Desvio de finalidade
Ramos lembra que na época do impeachment do ex-presidente Fernando Collor, ele chegou a renunciar, mas os mandados de segurança foram rejeitados no momento em que o Judiciário apontou para uma manobra de “esperteza jurídica” e o processo de impeachment continuou para que houvesse a perda de seus direitos políticos por oito anos.
“Se ele tivesse renunciado, não teria mais o que o Judiciário afastar”, explica.
O mesmo acontece com o caso de Lula, diz o advogado. “Se o procurador oferecer a denúncia, pode ser alegado que o ex-presidente ocupou cargo de ministro apenas para afastar o julgamento em todas as instâncias, o que implicaria esperteza jurídica”, diz.
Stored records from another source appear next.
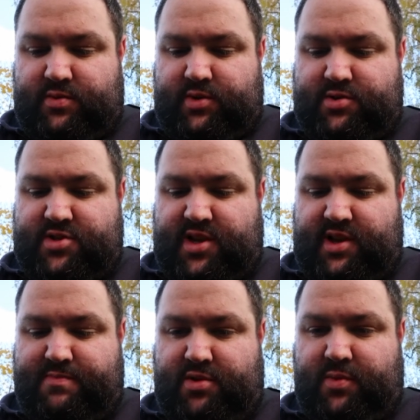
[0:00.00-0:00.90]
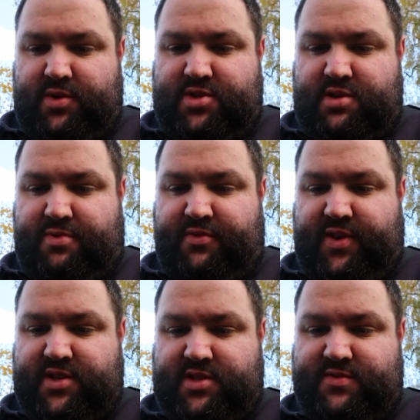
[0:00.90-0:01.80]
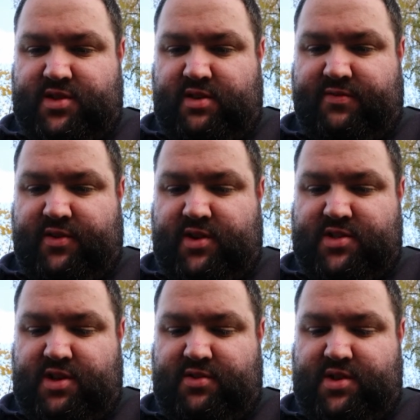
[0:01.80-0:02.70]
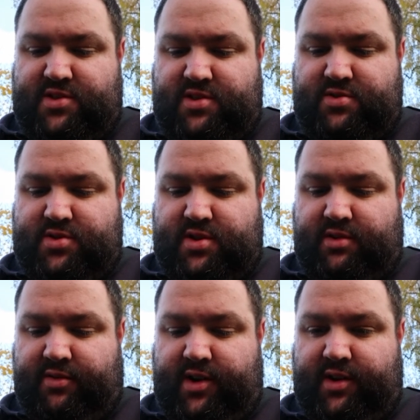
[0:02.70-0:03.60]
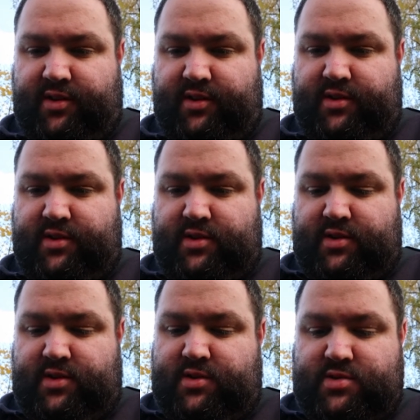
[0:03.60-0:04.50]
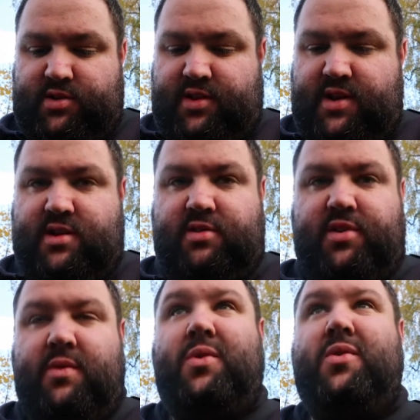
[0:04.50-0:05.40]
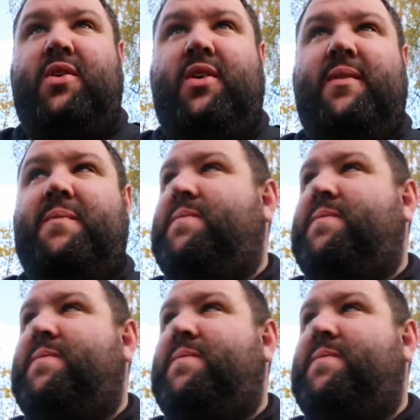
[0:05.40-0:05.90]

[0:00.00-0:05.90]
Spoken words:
We'll see, but we're super effective so far. It's only a 2-star raid, so I think I'll do all right.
Segundo o advogado Lucas Manzoli, a utilização de um cargo fora da sua finalidade específica é um ato administrativo que consiste em desvio de finalidade, “que é uma forma de improbidade administrativa”.
Convenção da ONU
A nomeação de Lula pode ainda representar uma violação da “Convenção das Nações Unidas contra a corrupção”, da qual o Brasil é signatário.
Segundo explica Manzoli, o artigo 30, inciso 2º da convenção estabelece que cada Estado Parte deve adotar medidas necessárias para manter um “equilíbrio apropriado” entre quaisquer imunidades ou prerrogativas jurisdicionais outorgadas a seus funcionários públicos para o cumprimento de suas funções, e não pode interferir na punição de um crime de corrupção.
Segundo o advogado, a convenção não impede que determinados cargos de governo tenham acesso a prerrogativas jurisdicionais, como aquelas concedidas à Ministros de Estado.
“No entanto, o uso dessas prerrogativas deve ter como papel proteger o cargo e as funções de Estado, mas nunca o indivíduo que eventualmente as exerça. Não é possível utilizar prerrogativas jurisdicionais ou qualquer outro beneficio de um funcionário público, como por exemplo um ministro de Estado”, diz.